More than 24 hours after the IMOCA 60 masters fleet departed St. Barts in the Caribbean, Enda O'Coineen has started the Transatlantic race and lies some 300 miles behind the race leader.
O'Coineen had to repair a faulty sail drive delaying departure of the Irish yacht, Kilcullen Voyager. Under rules of the race O'Coineen availed of a race condition that permits entrants to start within five-days of the official start time.
The solo Irish sailor will race from St. Barts to Port La Forêt, a distance of 3,400 miles across the Atlantic. Race tracker here
The Galway sailor was not the only boat battling setbacks. Forced to abandon the idea of participating at all is Frenchman Yann Eliès who will now deliver his boat back to his home port of Lorient instead of racing across the Atlantic.
Press release from Enda O'Coineen below:
We can do the Impossible, but Miracles take a little longer
Monday 7th, 0830 hrs Currency House Kilcullen departed St Maarten for St Barths and successfully joined the race. This is in accordance with the rules that allow entrants to start within 5-days to allow for unforeseen events such as the one Currency House Kilcullen encountered.
On Wednesday 2nd December the team left St Maarten for St Barths. While hoisting the mainsail the Sail Drive unit ceased working.
Later it transpired that the sail drive was not serviced and reassembled properly. It had hardly been used since departing Gosport in October.
With Mike Stark, CEO of Currency House Bank on board, his first voyage on the vessel, it was disappointing but he was philosophical. And in the spirit of the event, under sail only, the yacht made it to St Barths and completed the pre-race scrutinising. There were few outstanding requirements requested, including propulsion...
The Sail Drive on these yachts is a custom built part so fixing it was not going to be easy. In fact some said it was impossible.

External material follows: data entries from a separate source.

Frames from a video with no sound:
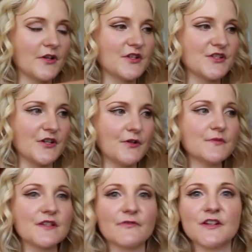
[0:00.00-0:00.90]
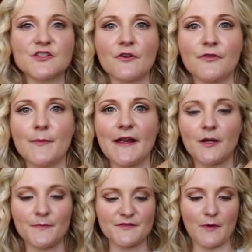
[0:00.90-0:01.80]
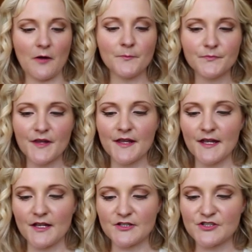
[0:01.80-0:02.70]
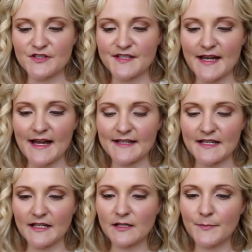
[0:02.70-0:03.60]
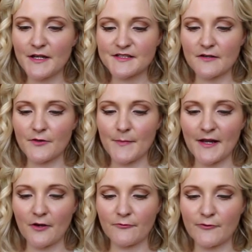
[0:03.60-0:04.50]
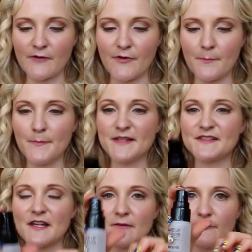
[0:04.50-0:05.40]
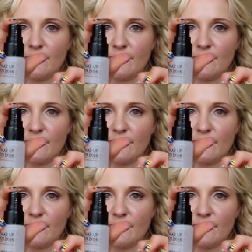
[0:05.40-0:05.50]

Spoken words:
I'm going to do to finish off the makeup as well is just add a little bit of the MakeupForever Mist and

Parts suppliers in Croydon were mobilized, traffic congestion on London’s M25, was overcome, and transatlantic flights caught. Jay Vahey an English-Irishman dropped everything and flew from Portsmouth, Pete Durkan aeronautical engineer and skilled fabricator made a custom part. Merf Owen the original designer of the yacht was involved and an amazing West Indian mechanic (Carl), a crane company owner (Percy) IYS and an electronics specialists (Andrew Rapley) all supported the team at marinas led by Brian Dehler with a positive ‘can do’ nothing is impossible approach. Teamwork and problem solving at its best.
Having completed emergency repairs, the Skipper has declared his confidence in the yacht and preparations and is very appreciative to everyone for their massive support. Speaking about the last week Enda O’Coinnen said:
“While I am on my own at sea, its a massive team effort and I am really appreciative of the support of Currency House Bank and everybody who has pitched in. Murphy’s Law was in action where ‘What Can Go Wrong - Will Go Wrong’, - and Murphy was an optimist - seemed to be to rule since arriving in St Maarten.”
Now Enda must focus on the race, a simple sail across the Atlantic during December.